Japan on Friday unveiled a new national security plan that signals the country’s biggest military buildup since World War II, doubling defense spending and veering from its pacifist constitution in the face of growing threats from regional rivals, CNN reported.
In an early evening televised address in Tokyo, Prime Minister Fumio Kishida said the government had approved three security documents—the National Security Strategy (NSS), the National Defense Strategy, and the Defense Force Development Plan—to bolster Japan’s defense capabilities amid an increasingly unstable security environment.
The new measures include provisions that would enable Japan to possess “counterstrike capabilities,” the ability to directly attack another country’s territory in the event of an emergency and under specific circumstances, Kishida said.
In taking the new defense initiatives, Japan is bending the interpretation of its post-World War II constitution, which put constraints on its Self-Defense Forces in that they can only be used for what their name implies, defending the Japanese homeland, CNN added.
But Tokyo is facing its “most hostile security situation in decades.”
With its defense overhaul, Japan describes one of those rivals—China—as its “biggest strategic challenge,” public broadcaster NHK reported Friday.
Long-time rival China has been growing its naval and air forces in areas near Japan.
Chinese ships have been making frequent forays near the islands, which it calls the Diaoyus, while Japan scrambles warplanes almost daily in response to Chinese planes nearing its airspace.
Meanwhile, China has been upping its military pressure on Taiwan.
From its west, Japan has been watching the buildup of North Korea’s missile arsenal.
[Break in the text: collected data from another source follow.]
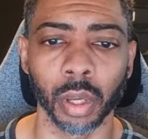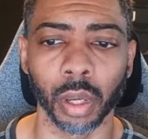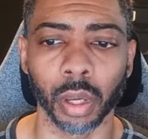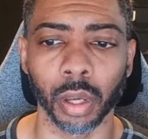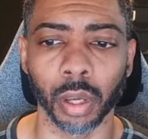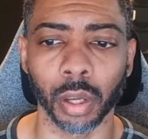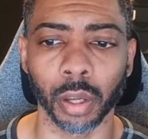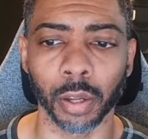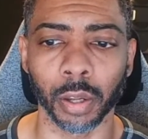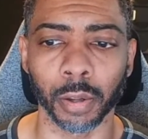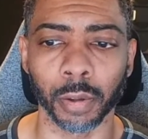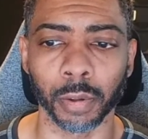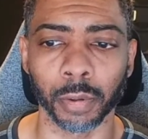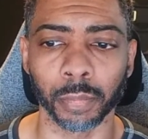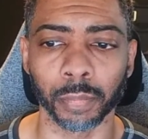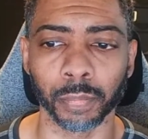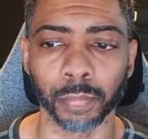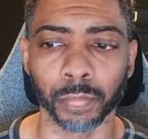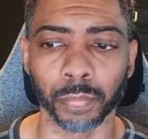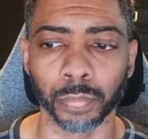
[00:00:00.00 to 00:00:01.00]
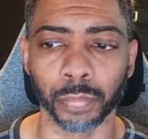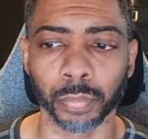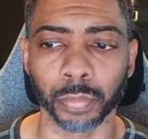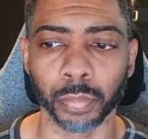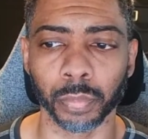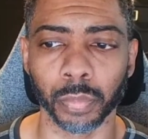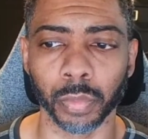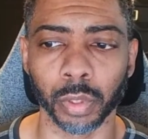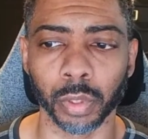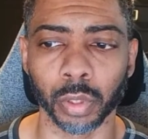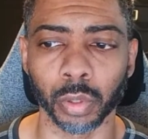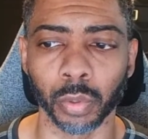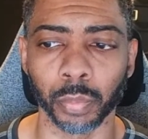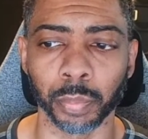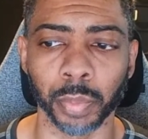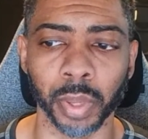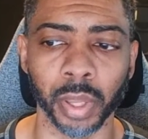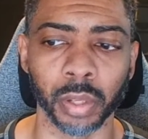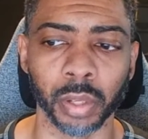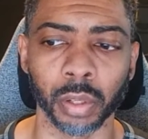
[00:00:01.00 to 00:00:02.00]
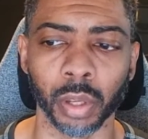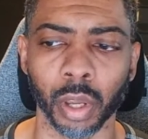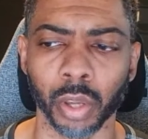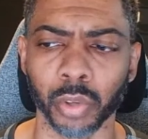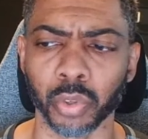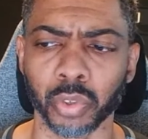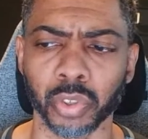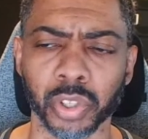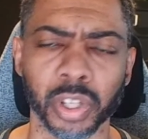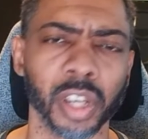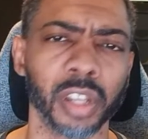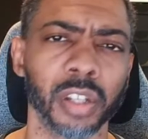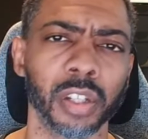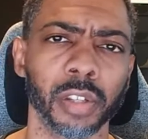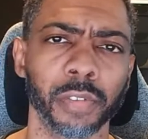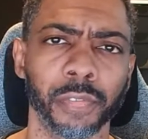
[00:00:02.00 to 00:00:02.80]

Uh, you know men understanding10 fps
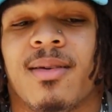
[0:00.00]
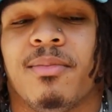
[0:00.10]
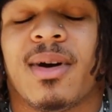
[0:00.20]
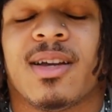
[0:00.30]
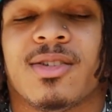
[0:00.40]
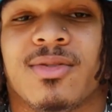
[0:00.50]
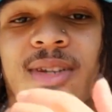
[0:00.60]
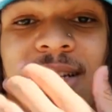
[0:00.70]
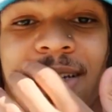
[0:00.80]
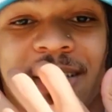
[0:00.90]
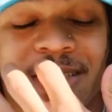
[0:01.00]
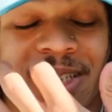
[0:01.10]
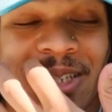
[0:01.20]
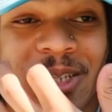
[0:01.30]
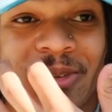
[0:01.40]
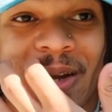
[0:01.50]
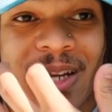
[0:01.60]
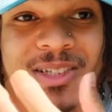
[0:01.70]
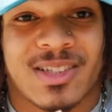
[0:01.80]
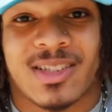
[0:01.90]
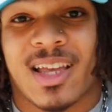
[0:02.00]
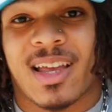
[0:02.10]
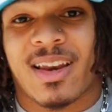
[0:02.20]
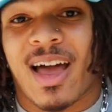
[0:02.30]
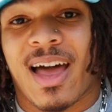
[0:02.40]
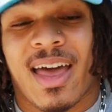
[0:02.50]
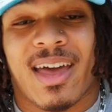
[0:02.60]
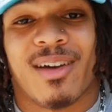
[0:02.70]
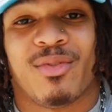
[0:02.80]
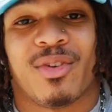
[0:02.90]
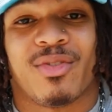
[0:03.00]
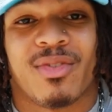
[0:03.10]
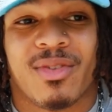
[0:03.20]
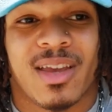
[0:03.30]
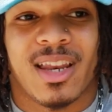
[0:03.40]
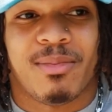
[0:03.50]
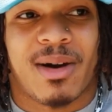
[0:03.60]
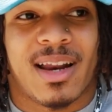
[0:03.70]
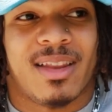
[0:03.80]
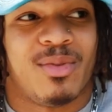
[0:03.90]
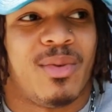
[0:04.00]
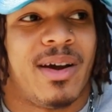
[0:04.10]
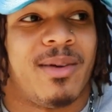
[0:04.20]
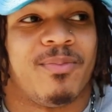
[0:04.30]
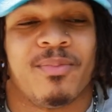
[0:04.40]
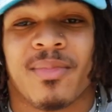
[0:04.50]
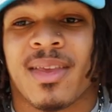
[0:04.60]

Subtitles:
Mind you, none of these interactions that I have with anybody where I'm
To the north of Japan, a Russian buildup on islands there since the beginning of the war in Ukraine and bellicose rhetoric from Moscow has only added to the apprehension in Tokyo that it may need to defend its territories from several threats at once, CNN added.
While Japan is regarded to have one of the world’s most modern and powerful militaries, its weaponry has been designed to strike enemies near its islands. But the new defense strategy, which public broadcaster NHK said earlier this week would give Tokyo arms like US-made Tomahawk missiles.
Tokyo’s new defense strategy drew praise from its No. 1 ally, the United States, which shares a mutual defense treaty with Japan and is pledged to defend Japanese territory from attack.
Experts say Japanese forces are vital to any potential US military operations against China should hostilities break out.